También es necesario subrayarle al Vaticano el dolor del pueblo venezolano, es amargo, muy amargo, porque ha sido causado con saña. Casi trescientas mil víctimas de la violencia. Miles de muertos por hambre o por falta de medicamentos. La realidad es fácil palparla; en el primer día cuando se reabrió la frontera con Colombia más de cien mil venezolanos corrieron para comprar comida y medicinas. Las lágrimas de otros miles de padres y madres se han derramado en el principal aeropuerto del país: sus hijos huyen de un destino que no merecieron ni quieren vivir.

Ante semejante tragedia Nicolás Maduro ocupa muchas horas de su tiempo para hablar de salsa, contar que sobrevive con un kilo de harina al mes y que varias veces por semana va al cine con su familia; es decir, abandono su cargo. Desconozco el lenguaje que este individuo utilizó ante el Obispo de Roma pero estoy seguro que no es el mismo que usa para definir a los opositores ni a sus dirigentes. Tampoco es el lenguaje con el cual celebra el ominoso maridaje de las armas de la República con su heredada revolución. Ni mucho menos el lenguaje con el cual ordena reprimir con “tanques y aviones de guerra si es necesario” cualquier manifestación opositora. Ante el Papa y sus enviados es una cosa. Ante el pueblo es otra muy distinta y está condensada en el sostenido discurso de odio y apartheid político que usa el chavismo.

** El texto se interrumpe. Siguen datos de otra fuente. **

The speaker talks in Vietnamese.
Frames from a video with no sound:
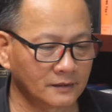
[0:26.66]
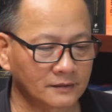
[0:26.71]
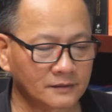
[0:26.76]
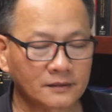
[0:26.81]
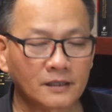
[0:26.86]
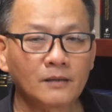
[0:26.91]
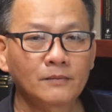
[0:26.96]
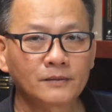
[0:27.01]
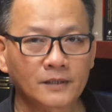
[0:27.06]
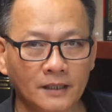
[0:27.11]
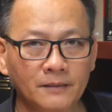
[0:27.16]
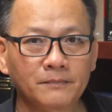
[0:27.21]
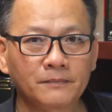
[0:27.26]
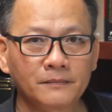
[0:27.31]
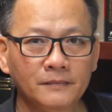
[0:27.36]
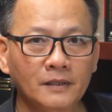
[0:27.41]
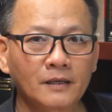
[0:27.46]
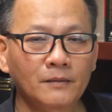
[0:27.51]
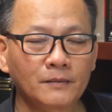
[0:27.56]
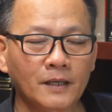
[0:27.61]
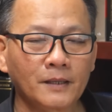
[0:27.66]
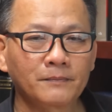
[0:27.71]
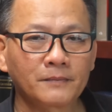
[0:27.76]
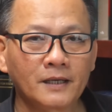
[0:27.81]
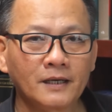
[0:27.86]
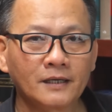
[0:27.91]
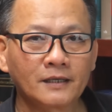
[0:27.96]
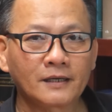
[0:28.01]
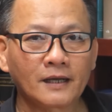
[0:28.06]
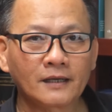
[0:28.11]
không kịp không kịp
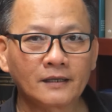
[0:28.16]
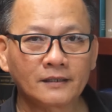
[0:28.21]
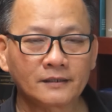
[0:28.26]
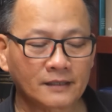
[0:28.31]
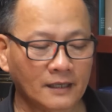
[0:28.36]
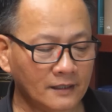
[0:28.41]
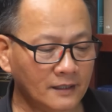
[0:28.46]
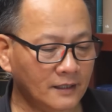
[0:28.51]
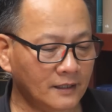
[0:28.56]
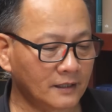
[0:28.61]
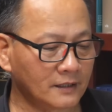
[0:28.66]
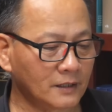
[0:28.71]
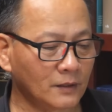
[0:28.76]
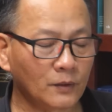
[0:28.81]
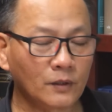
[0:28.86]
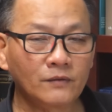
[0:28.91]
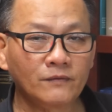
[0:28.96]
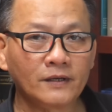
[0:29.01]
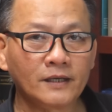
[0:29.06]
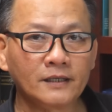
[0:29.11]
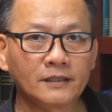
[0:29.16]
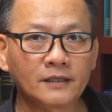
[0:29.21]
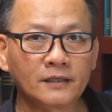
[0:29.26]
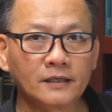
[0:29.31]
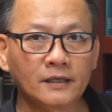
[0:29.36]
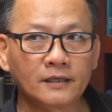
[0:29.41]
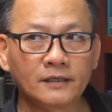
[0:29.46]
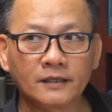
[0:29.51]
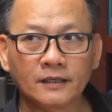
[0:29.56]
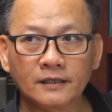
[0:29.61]
thời trả trả lời cho quý vị cho
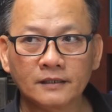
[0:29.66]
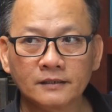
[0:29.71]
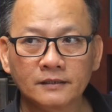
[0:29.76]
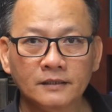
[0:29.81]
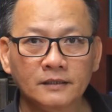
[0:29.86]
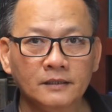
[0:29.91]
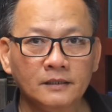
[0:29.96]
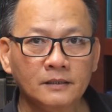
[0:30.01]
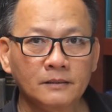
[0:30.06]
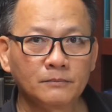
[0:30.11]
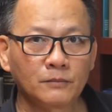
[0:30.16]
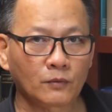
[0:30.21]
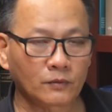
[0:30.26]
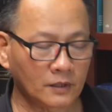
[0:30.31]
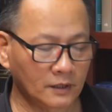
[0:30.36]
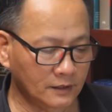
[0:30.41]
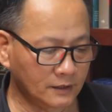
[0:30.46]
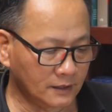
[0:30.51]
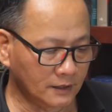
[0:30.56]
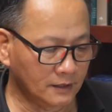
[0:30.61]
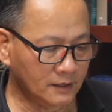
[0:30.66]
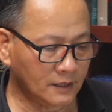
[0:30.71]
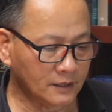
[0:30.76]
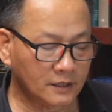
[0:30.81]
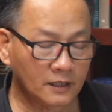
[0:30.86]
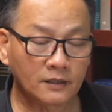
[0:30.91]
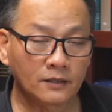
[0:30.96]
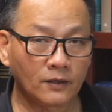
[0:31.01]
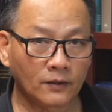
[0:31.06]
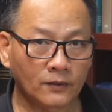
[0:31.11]
nên à, một lần nữa là
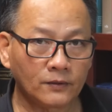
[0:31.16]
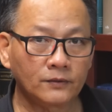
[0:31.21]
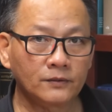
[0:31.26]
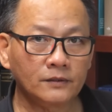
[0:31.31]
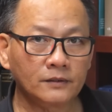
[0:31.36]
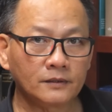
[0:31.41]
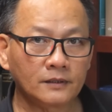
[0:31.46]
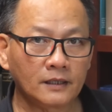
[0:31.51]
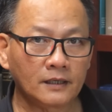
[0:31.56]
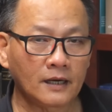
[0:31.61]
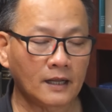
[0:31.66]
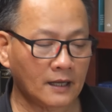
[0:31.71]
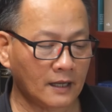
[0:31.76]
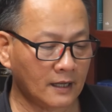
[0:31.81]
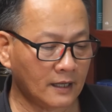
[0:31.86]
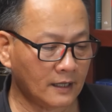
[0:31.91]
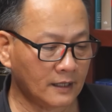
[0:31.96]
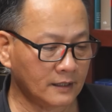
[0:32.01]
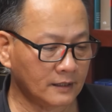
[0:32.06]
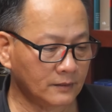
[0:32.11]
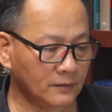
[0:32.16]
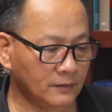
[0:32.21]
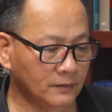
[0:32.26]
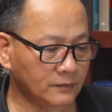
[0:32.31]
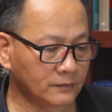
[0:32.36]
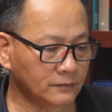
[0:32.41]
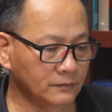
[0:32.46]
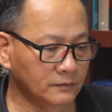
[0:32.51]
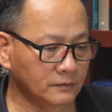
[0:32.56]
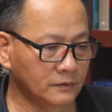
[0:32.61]
xin lỗi là à,
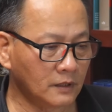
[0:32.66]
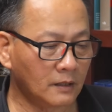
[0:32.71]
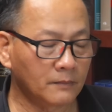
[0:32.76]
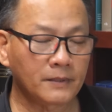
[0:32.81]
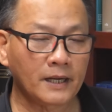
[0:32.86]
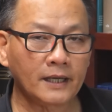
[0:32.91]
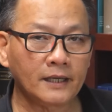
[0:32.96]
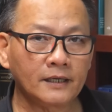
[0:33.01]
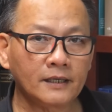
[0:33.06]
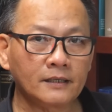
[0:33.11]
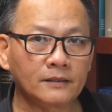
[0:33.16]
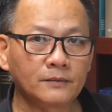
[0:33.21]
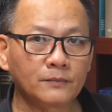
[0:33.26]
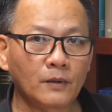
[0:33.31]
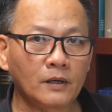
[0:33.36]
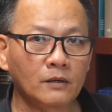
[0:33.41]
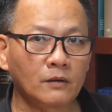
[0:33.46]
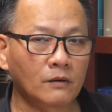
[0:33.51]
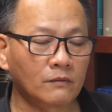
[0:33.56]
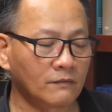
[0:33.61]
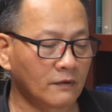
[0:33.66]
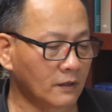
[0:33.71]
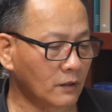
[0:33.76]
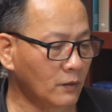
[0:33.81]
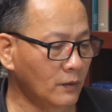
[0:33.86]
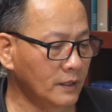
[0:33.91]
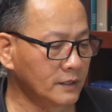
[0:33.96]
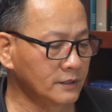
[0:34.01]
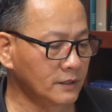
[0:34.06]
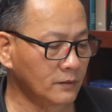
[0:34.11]
hôm nay đó Quang Hùng và
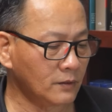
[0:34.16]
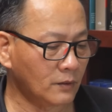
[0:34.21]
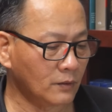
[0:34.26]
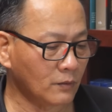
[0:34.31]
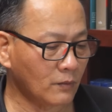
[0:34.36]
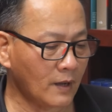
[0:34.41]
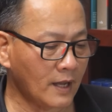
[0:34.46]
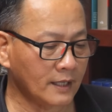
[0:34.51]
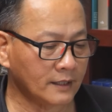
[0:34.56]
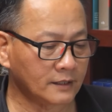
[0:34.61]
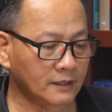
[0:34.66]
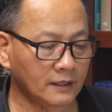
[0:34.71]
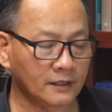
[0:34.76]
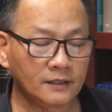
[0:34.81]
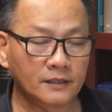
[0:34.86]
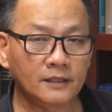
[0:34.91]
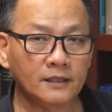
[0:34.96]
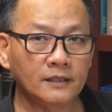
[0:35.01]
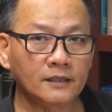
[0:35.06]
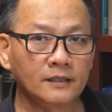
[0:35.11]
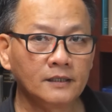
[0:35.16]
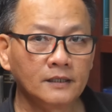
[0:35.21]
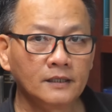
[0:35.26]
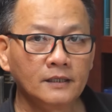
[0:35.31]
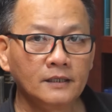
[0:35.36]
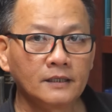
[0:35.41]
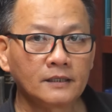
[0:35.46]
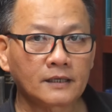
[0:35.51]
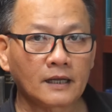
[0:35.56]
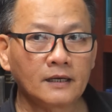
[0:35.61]
cô Angel Hồ Quang chỉ ờ,
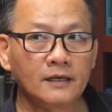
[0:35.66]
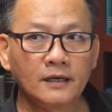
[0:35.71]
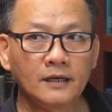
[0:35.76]
trả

Finalmente, debe saber el Papa y sus Enviados que los venezolanos solo aspiramos ser libres. Libertad, libertad, libertad es el único sentimiento que sostiene a los venezolanos en este desierto. El problema es nuestro, sólo nuestro. Históricamente hemos demostrado que existe la capacidad para superar cualquier obstáculo en nuestro destino y esta vez no tiene que ser la excepción. Nuestra libertad se realizará una vez se ponga fin a la pesadilla que significa el chavismo para el país.

Lo más sensato sería apartarse de la Mesa de Diálogo. El Papa no lo hará por el sentido de su misión. Y los venezolanos no dejaremos de hablar entre nosotros mismos, repito: entre nosotros mismos para hallar una solución al conflicto. Lo que es difícil, muy difícil y humillante, es negociar nuestro porvenir con un puñado de malvivientes sobre quienes pesan gravísimas acusaciones internacionales de narcotráfico, de violación a los Derechos Humanos, de lavado de dinero y corrupción. Dialogar no puede significar en modo alguno más tiempo de prórroga a la tragedia. El desespero puede cundir y el resultado sería más trágico aún.

Dialogar no puede seguir siendo excusa para aplazar la libertad de la República de Venezuela y por decencia eso debe entenderlo hasta el Papa.